Harness Engineering — The New Discipline Powering Software Development in the AI Agent Era
AI agents writing code is no longer a novelty. It’s becoming standard practice. But throwing prompts at an agent doesn’t produce production-quality software. For agents to deliver reliable results consistently, you need to design the environment they work in: the constraints, tools, documentation, and feedback loops that keep them on track.
The systematic approach to designing that environment is called Harness Engineering.
What is Harness Engineering?
Harness Engineering is the discipline of systematically building constraints, tools, documentation, and feedback loops that enable AI coding agents to do reliable work.
The term was popularized by HashiCorp founder Mitchell Hashimoto, who proposed a six-stage AI adoption journey and named stage five “Engineer the Harness.”
Anytime you find an agent makes a mistake, you take the time to engineer a solution such that the agent never makes that mistake again. That’s Harness Engineering.
— Mitchell Hashimoto
The concept gained industry-wide attention when OpenAI published a detailed article in February 2026 describing how they built a million lines of code with zero manually-written code using Codex agents. Martin Fowler introduced Birgitta Böckeler’s analysis as “a valuable framing of a key part of AI-enabled software development.”
Prompt → Context → Harness: Three Layers
To understand Harness Engineering, it helps to see where it sits relative to related concepts.
| Layer | Focus | Key Question |
|---|---|---|
| Prompt Engineering | Optimizing instructional text to the LLM | ”What do we tell it?” |
| Context Engineering | Managing all tokens the LLM receives (tools, RAG, schemas, memory) | “What do we show it?” |
| Harness Engineering | System-wide constraints, feedback, and improvement cycles | ”What do we prevent, measure, and control?” |
While Prompt and Context Engineering optimize the quality of a single inference, Harness Engineering ensures ongoing quality at the system level.
OpenAI’s Experiment: One Million Lines, Zero Hand-Written
Ryan Lopopolo of OpenAI shared a detailed account of a five-month experiment building an internal product entirely with Codex agents.
By the Numbers
- Code volume: ~1 million lines (application logic, infrastructure, tooling, documentation)
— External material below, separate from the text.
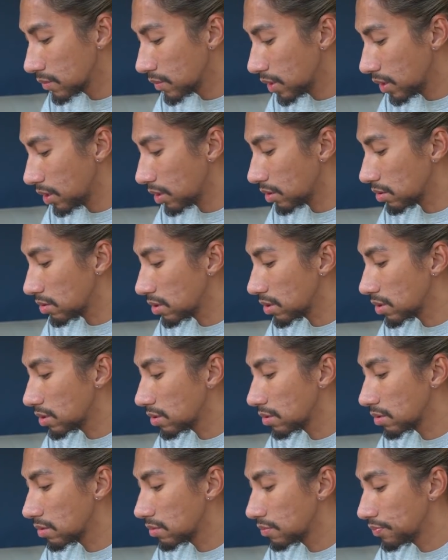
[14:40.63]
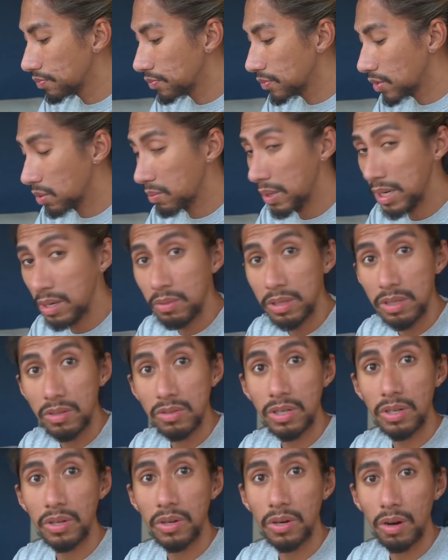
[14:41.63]
What else? Oh, by the way,
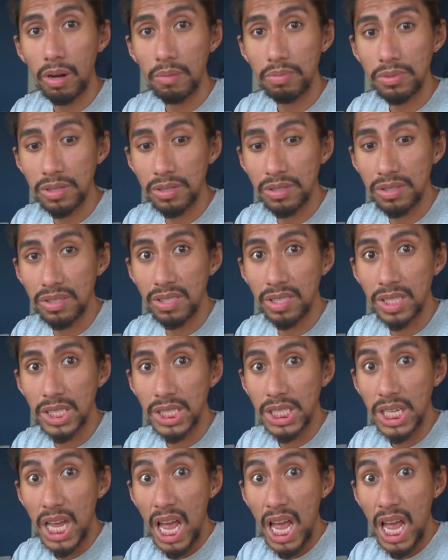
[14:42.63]
those are your options.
- Hand-written code: 0 lines
- Team size: Started with 3 engineers, grew to 7
- Throughput: Average 3.5 PRs per engineer per day
- Total PRs: ~1,500 over five months
- Estimated speed: Built in ~1/10th the time of hand-writing
Philosophy: Humans Steer. Agents Execute.
The team’s guiding principle was clear: humans design environments, specify intent, and build feedback loops; agents write the code. The engineer’s job shifted from implementation to system design.
Early progress was slow, not because Codex was incapable, but because the environment was underspecified. The agent lacked tools, abstractions, and internal structure. When something failed, the answer was never “try harder.” It was always: “What capability is missing, and how do we make it both legible and enforceable for the agent?”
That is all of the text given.